The results "show that it should pay attention to the environment of the fetal bone marrow where hematopoietic stem cells can be found, "he says Mignon Loh, a pediatric hematologist-oncologist at the University of California. "Research on ETO-GLIS2 can also shed light on how other forms of childhood leukemia depend on fusion genes, as long as the team's findings in mice are true in humans," he adds.

Other studies

In 2010, researchers from the Severo Ochoa Molecular Biology Center in Madrid participated in an international study that identified genetic mutations in the PHF6 gene that contribute to the development of acute lymphoblastic T-cell leukemia (T-ALL, according to its acronym in English). This gene that is encoded on the X chromosome, linked to the female sex, and expressed in a single copy in the male genome.

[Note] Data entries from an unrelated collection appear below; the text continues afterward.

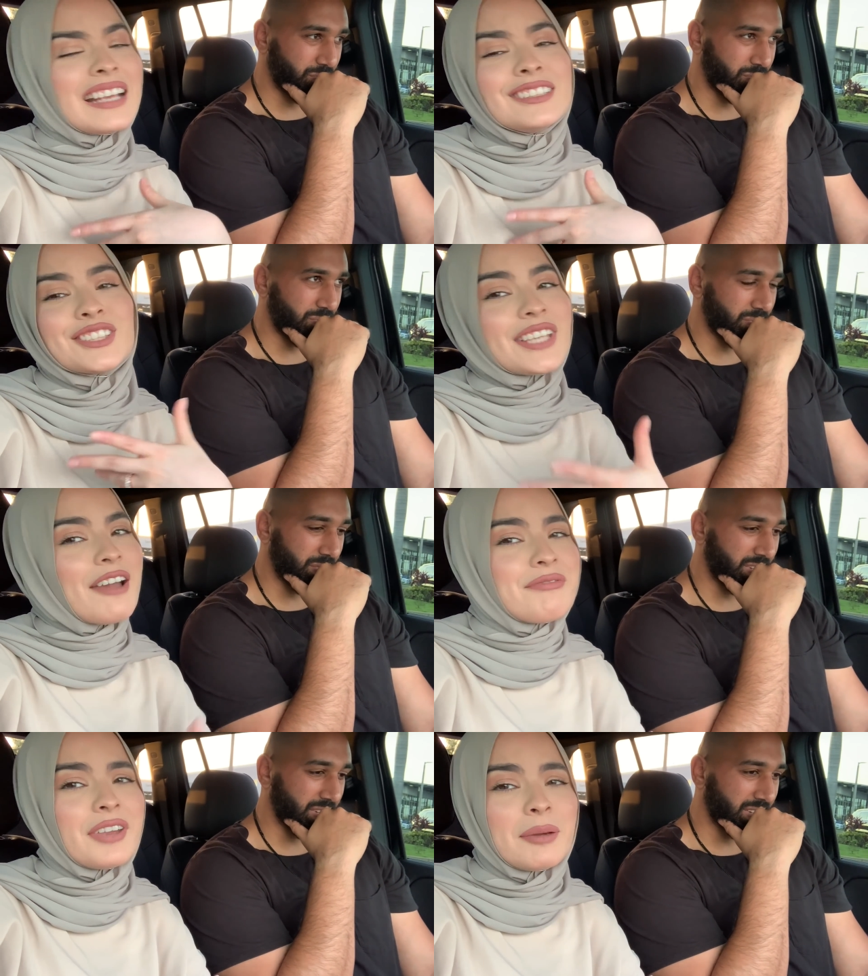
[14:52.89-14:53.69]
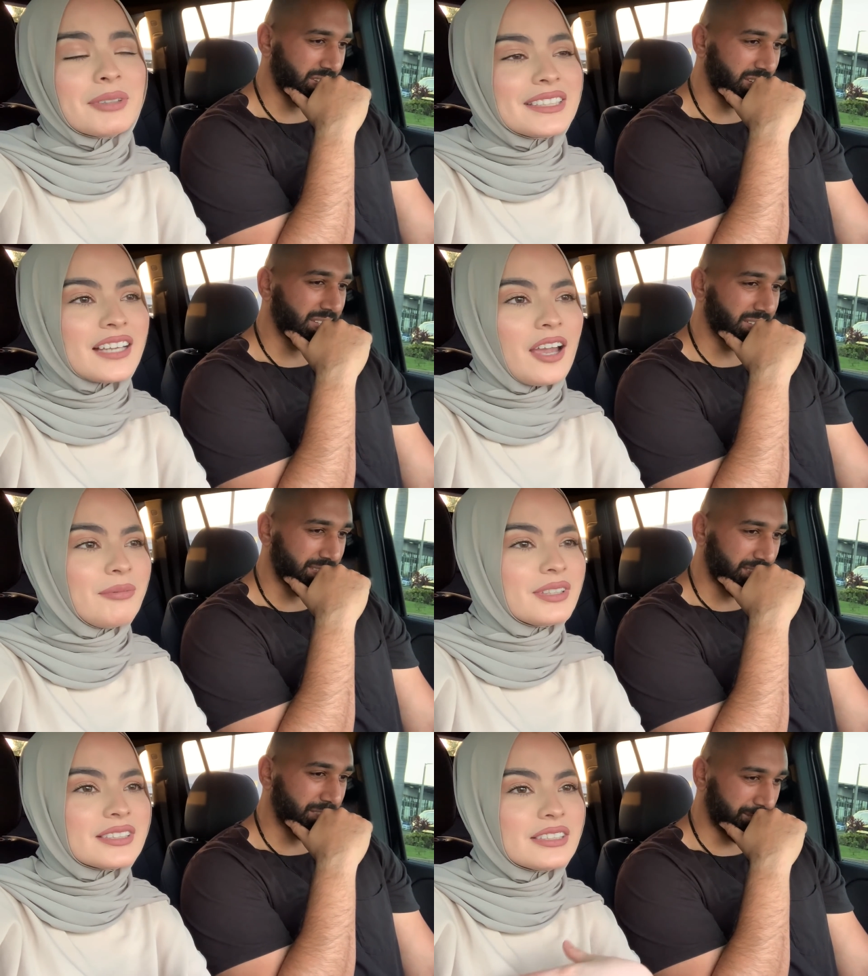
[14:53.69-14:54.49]
Speaker 1: just have family time
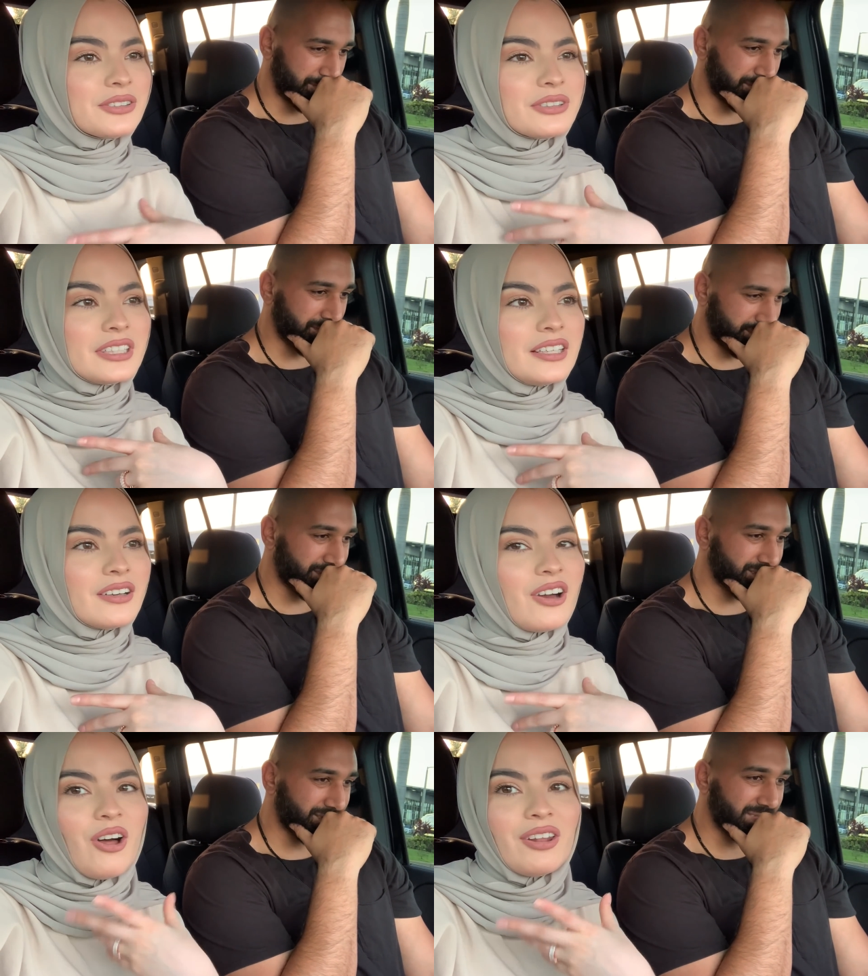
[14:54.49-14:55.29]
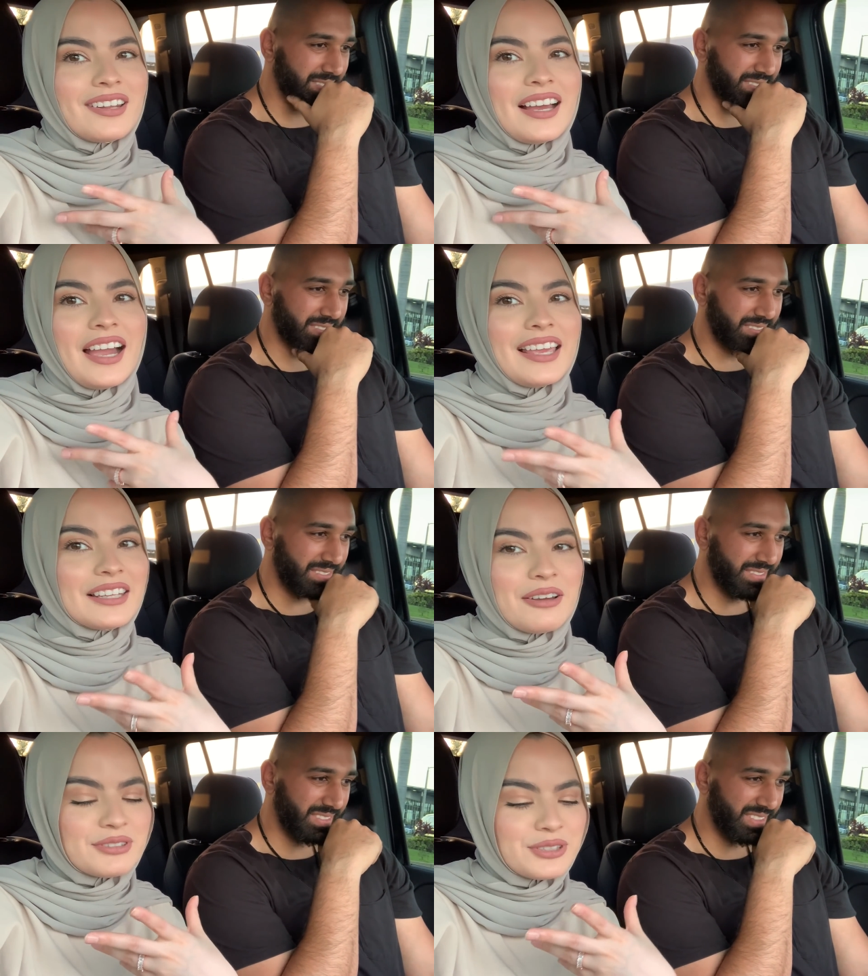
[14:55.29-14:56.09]
that's literally all i
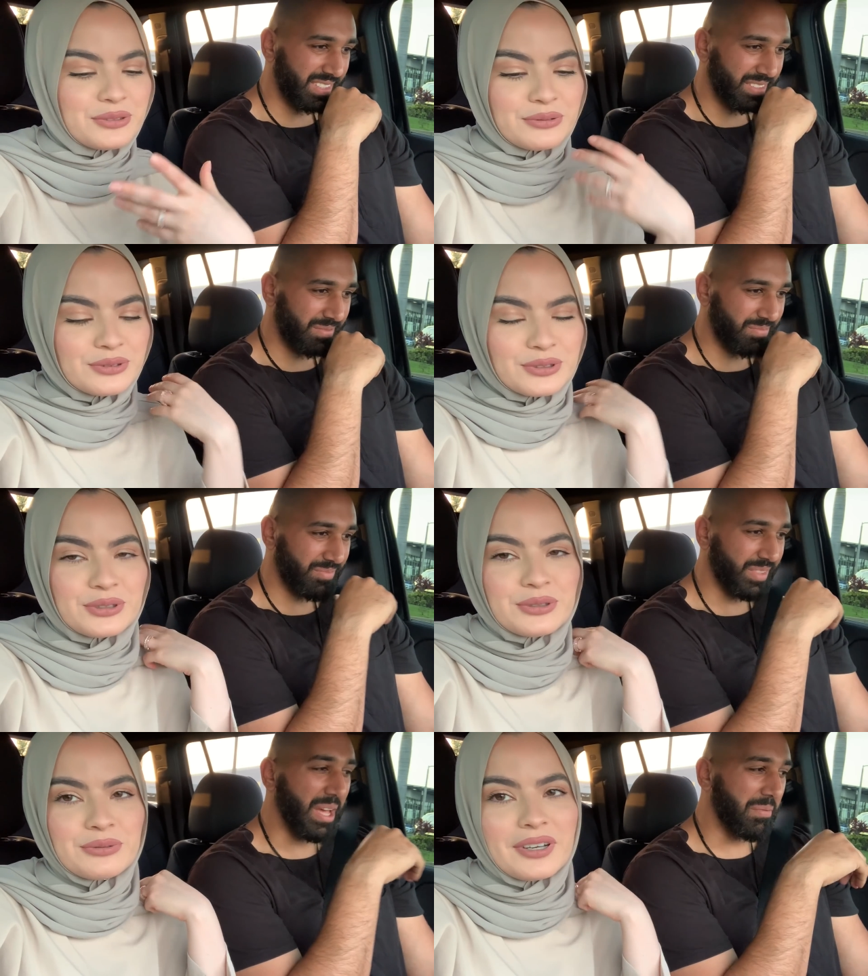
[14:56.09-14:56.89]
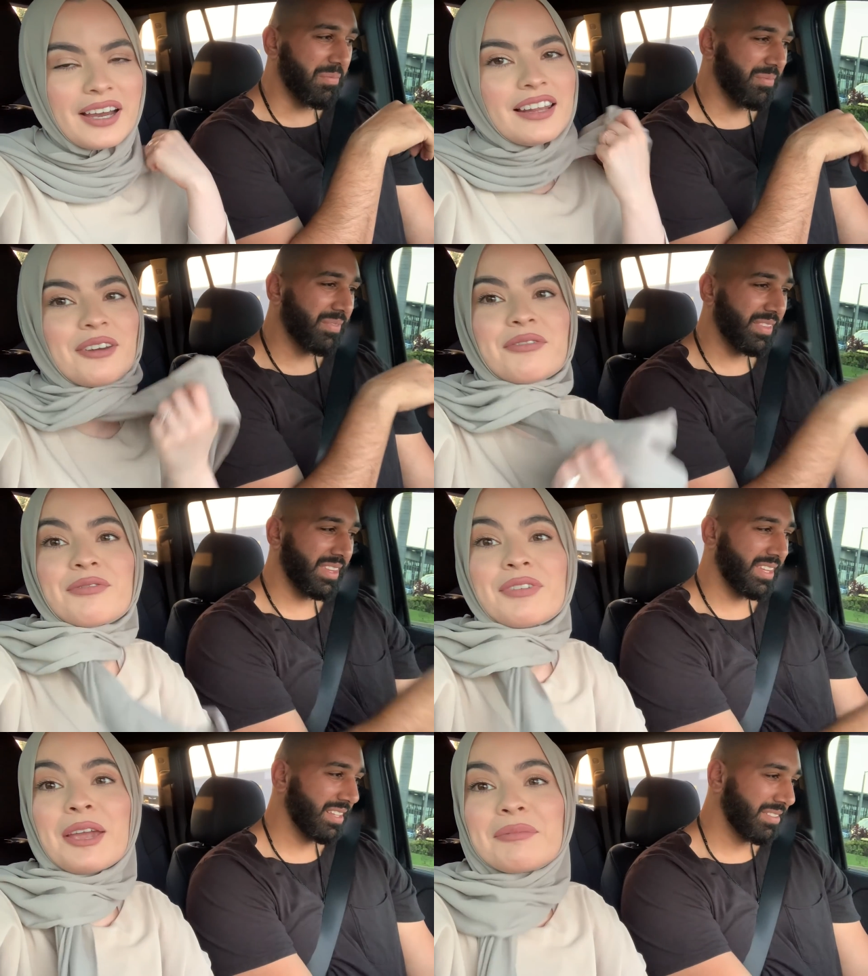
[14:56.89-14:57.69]
love to to do yeah. i love
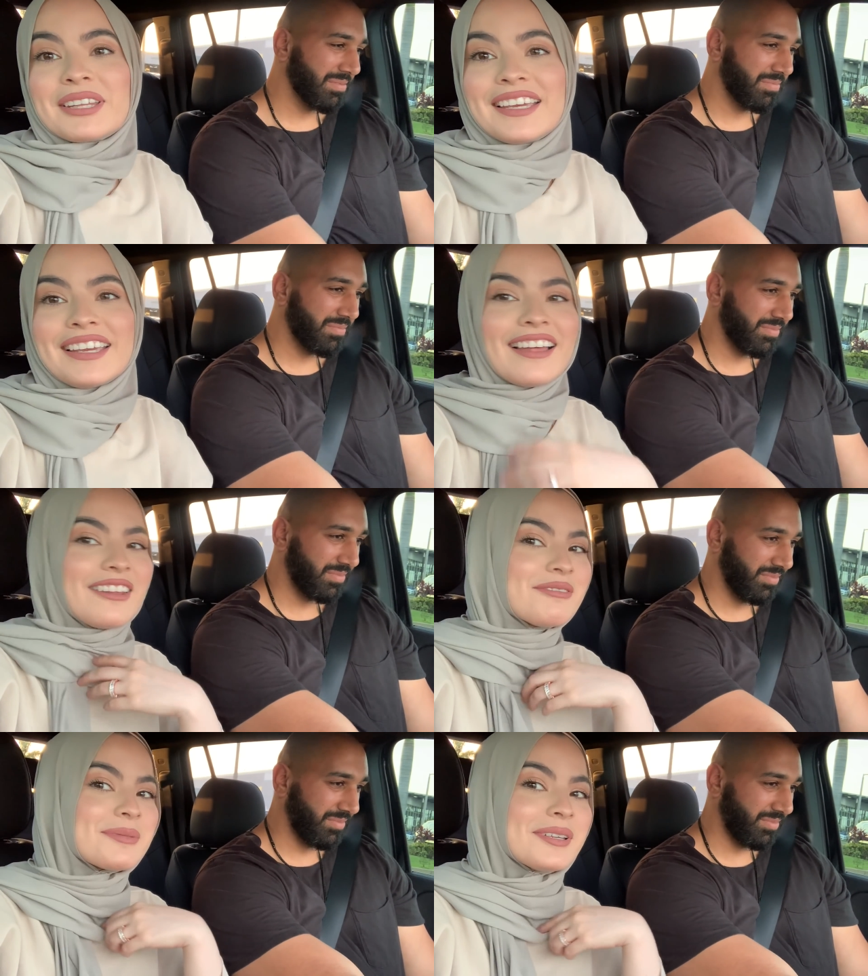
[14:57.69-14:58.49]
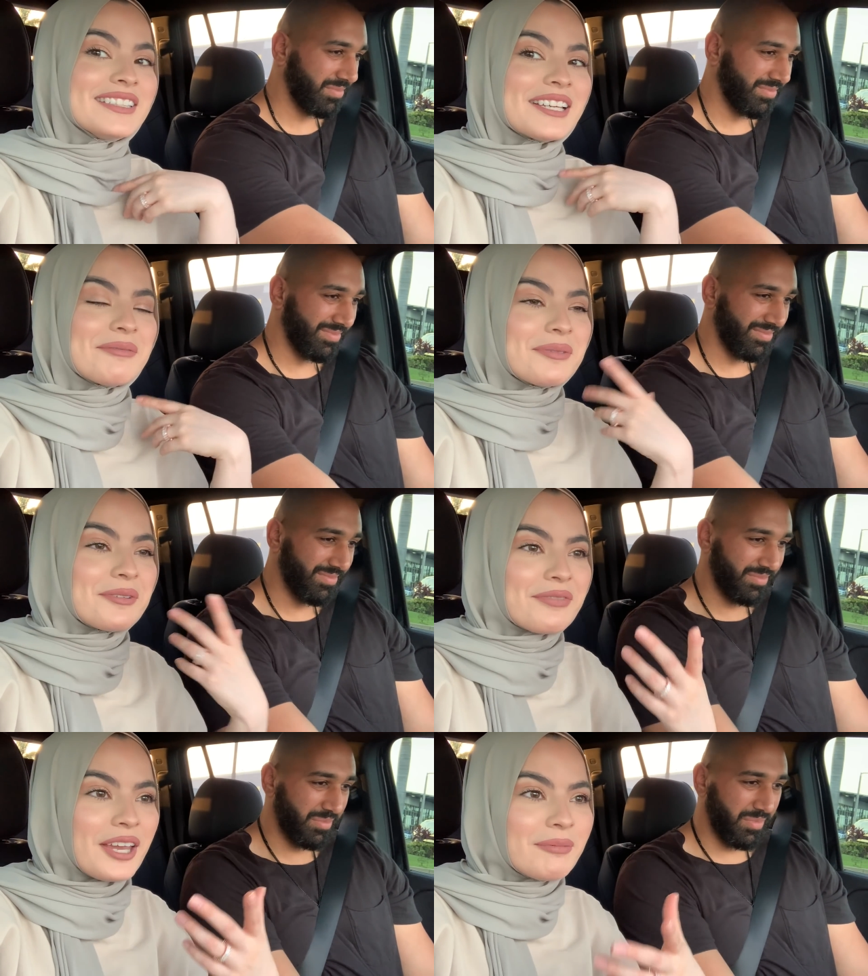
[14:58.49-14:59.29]
family i love spending time with my
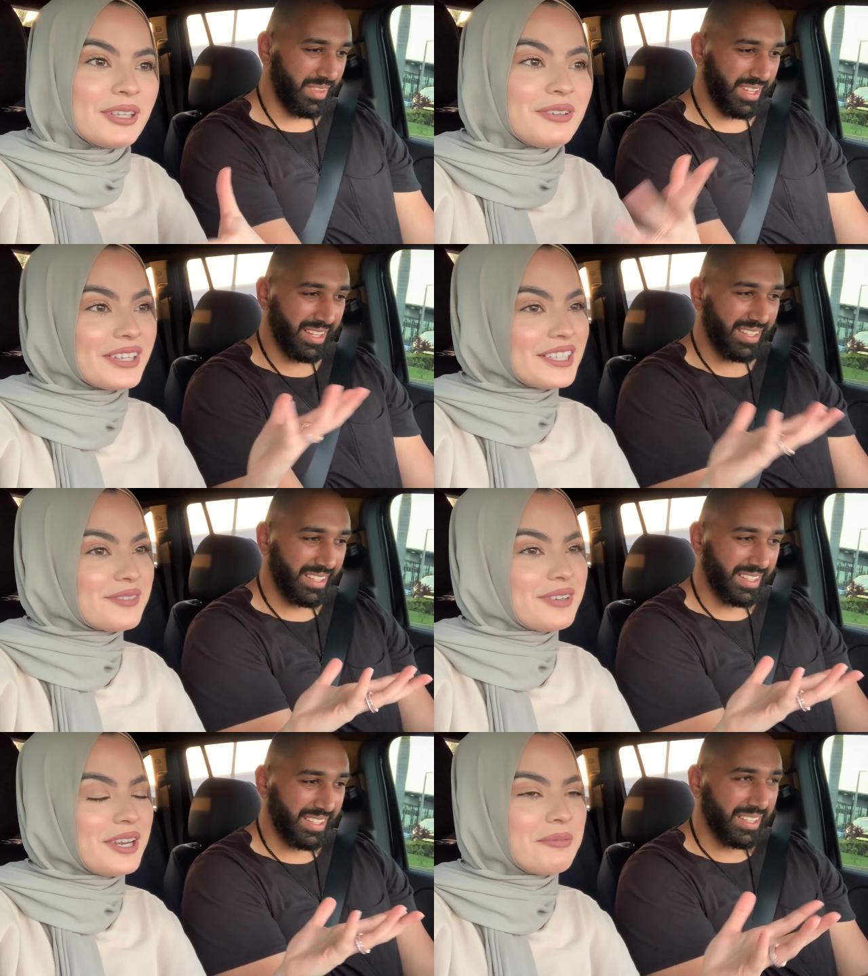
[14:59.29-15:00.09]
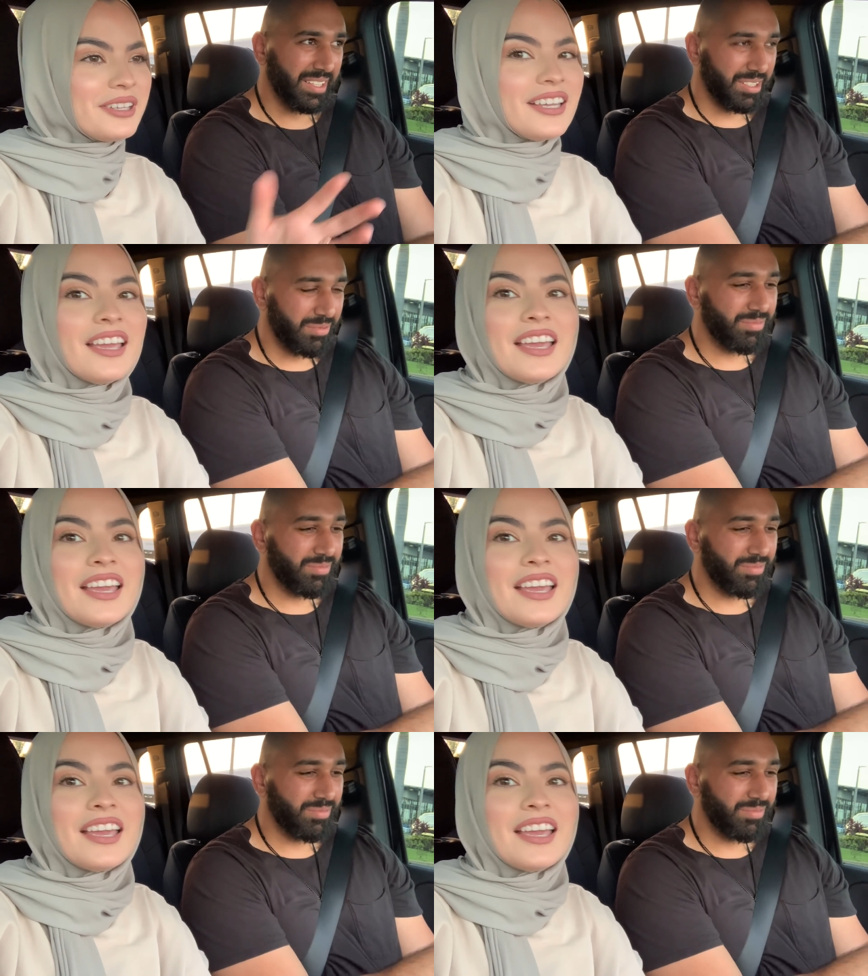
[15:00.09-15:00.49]
family with his family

The study suggests that this type of cancer appears before two years. "These alterations are only found in childhood leukemia"

The authors have discovered losses of fragments and mutations that deactivate this gene in 16% of the pediatric leukemia analyzed and 35% of adult samples. "This type of leukemia has a higher incidence in men, in a proportion of three cases for each affected woman. This fact suggested the existence of a possible tumor suppressor factor in this type of ailments, which should be linked to X chromosome. Our work demonstrates its existence. "

The group of acute lymphoblastic leukemias represents more than a quarter of the cancers diagnosed in children under 15 years and T-ALL accounts for 15% of cases. It is a cancer located in the blood and bone marrow caused by an abnormal growth of a type of white blood cells, T lymphocytes. Its prognosis is favorable, although it depends on the age and the stage of disease progression.